● **Exercise objective**:
The entries must be repeated verbatim, and their images left out.

━━ Dataset records

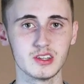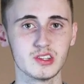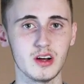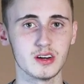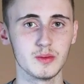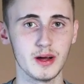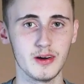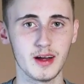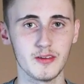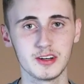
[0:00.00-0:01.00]
just talked
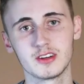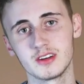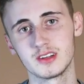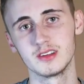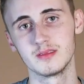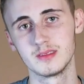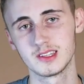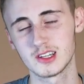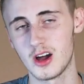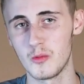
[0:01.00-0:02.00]
about how I talked to
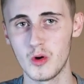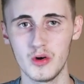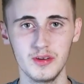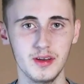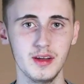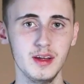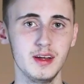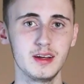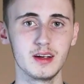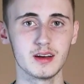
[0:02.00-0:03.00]
Scott Walton,
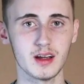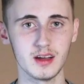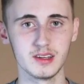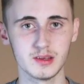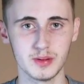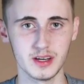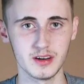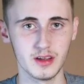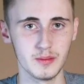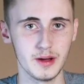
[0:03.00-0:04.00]
and I got his opinion
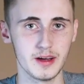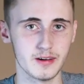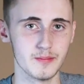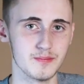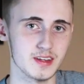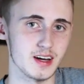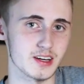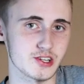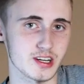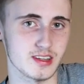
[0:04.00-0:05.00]
on the matter.
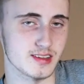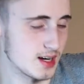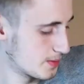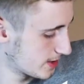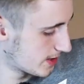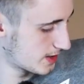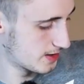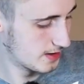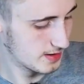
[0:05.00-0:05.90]
Gotta check the time again.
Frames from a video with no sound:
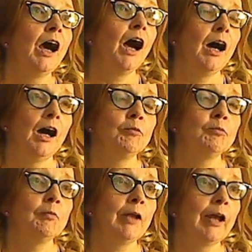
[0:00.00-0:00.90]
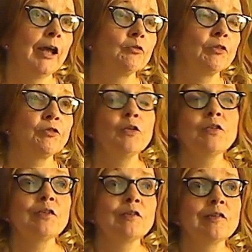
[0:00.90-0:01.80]
And
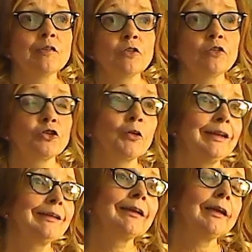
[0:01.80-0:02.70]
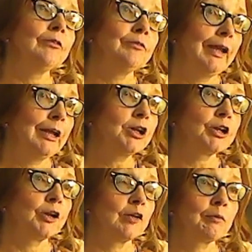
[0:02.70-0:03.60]
refuses to join the League of
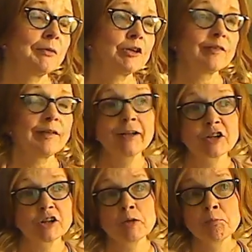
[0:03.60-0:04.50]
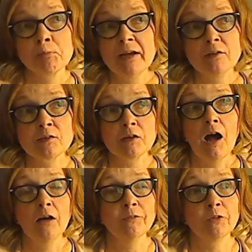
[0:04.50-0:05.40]
Nations, which is actually based
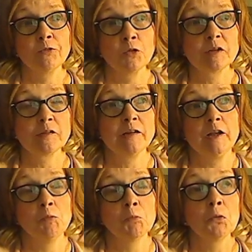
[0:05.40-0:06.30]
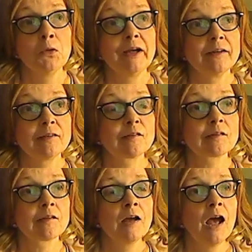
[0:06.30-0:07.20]
off the 14
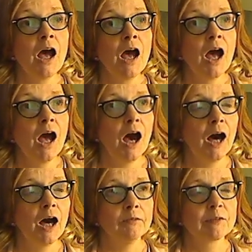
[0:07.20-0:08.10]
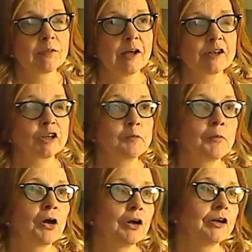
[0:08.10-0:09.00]
points. It's actually
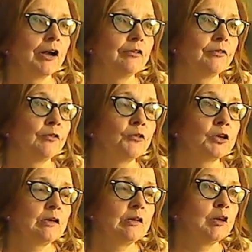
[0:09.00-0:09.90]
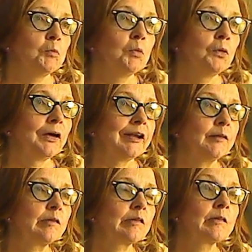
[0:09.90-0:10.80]
part of the 14
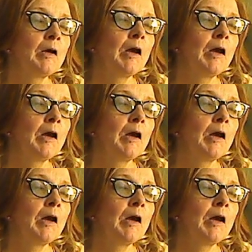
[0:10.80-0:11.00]
points,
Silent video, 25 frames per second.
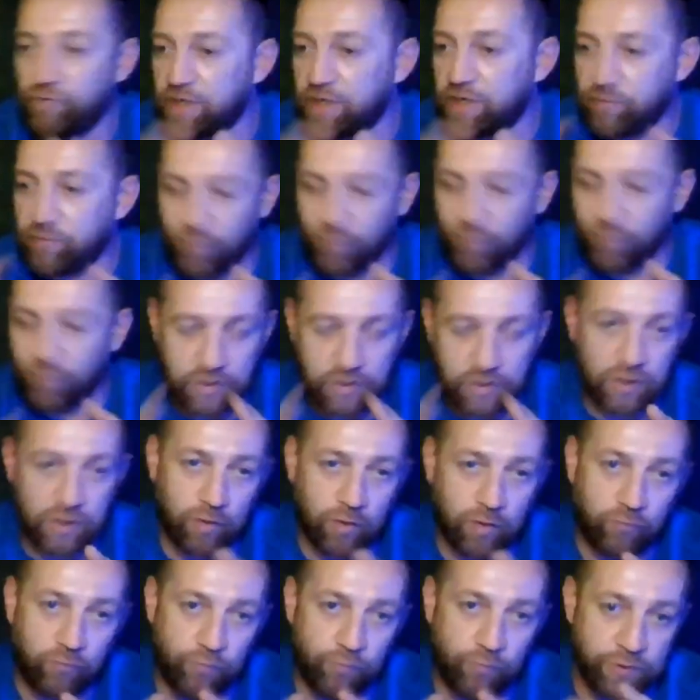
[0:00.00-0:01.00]
fall in
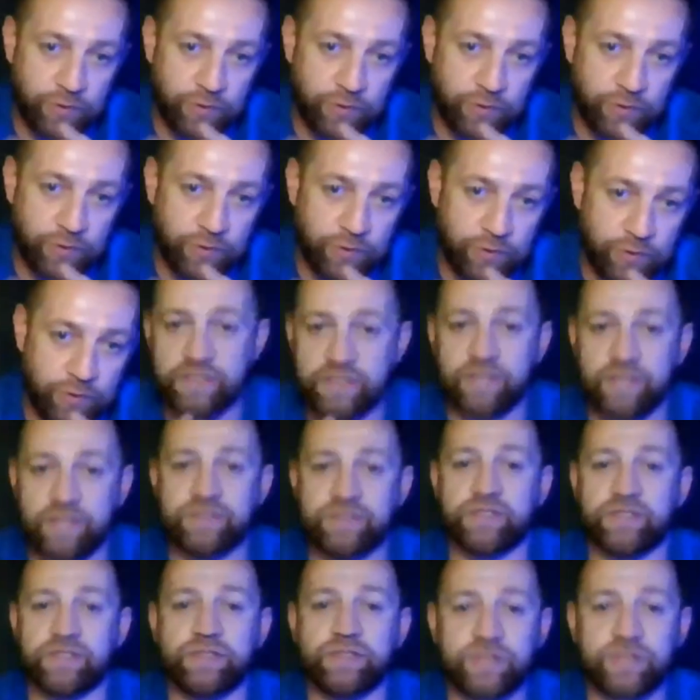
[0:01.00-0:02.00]
love with digital
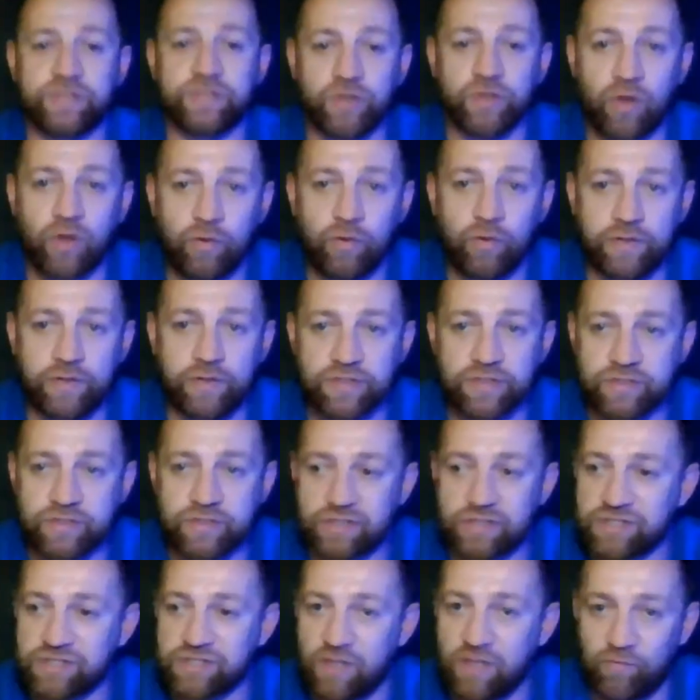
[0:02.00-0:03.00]
stencils. You know, it's
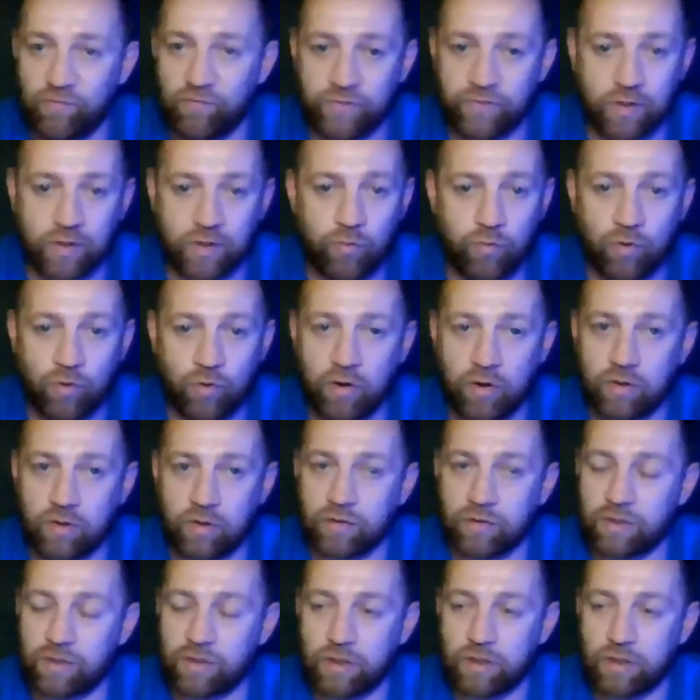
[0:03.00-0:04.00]
just something what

━━━━

● **Exercise response**:
[0:00.00-0:01.00]
just talked
[0:01.00-0:02.00]
about how I talked to
[0:02.00-0:03.00]
Scott Walton,
[0:03.00-0:04.00]
and I got his opinion
[0:04.00-0:05.00]
on the matter.
[0:05.00-0:05.90]
Gotta check the time again.
Frames from a video with no sound:
[0:00.00-0:00.90]
[0:00.90-0:01.80]
And
[0:01.80-0:02.70]
[0:02.70-0:03.60]
refuses to join the League of
[0:03.60-0:04.50]
[0:04.50-0:05.40]
Nations, which is actually based
[0:05.40-0:06.30]
[0:06.30-0:07.20]
off the 14
[0:07.20-0:08.10]
[0:08.10-0:09.00]
points. It's actually
[0:09.00-0:09.90]
[0:09.90-0:10.80]
part of the 14
[0:10.80-0:11.00]
points,
Silent video, 25 frames per second.
[0:00.00-0:01.00]
fall in
[0:01.00-0:02.00]
love with digital
[0:02.00-0:03.00]
stencils. You know, it's
[0:03.00-0:04.00]
just something what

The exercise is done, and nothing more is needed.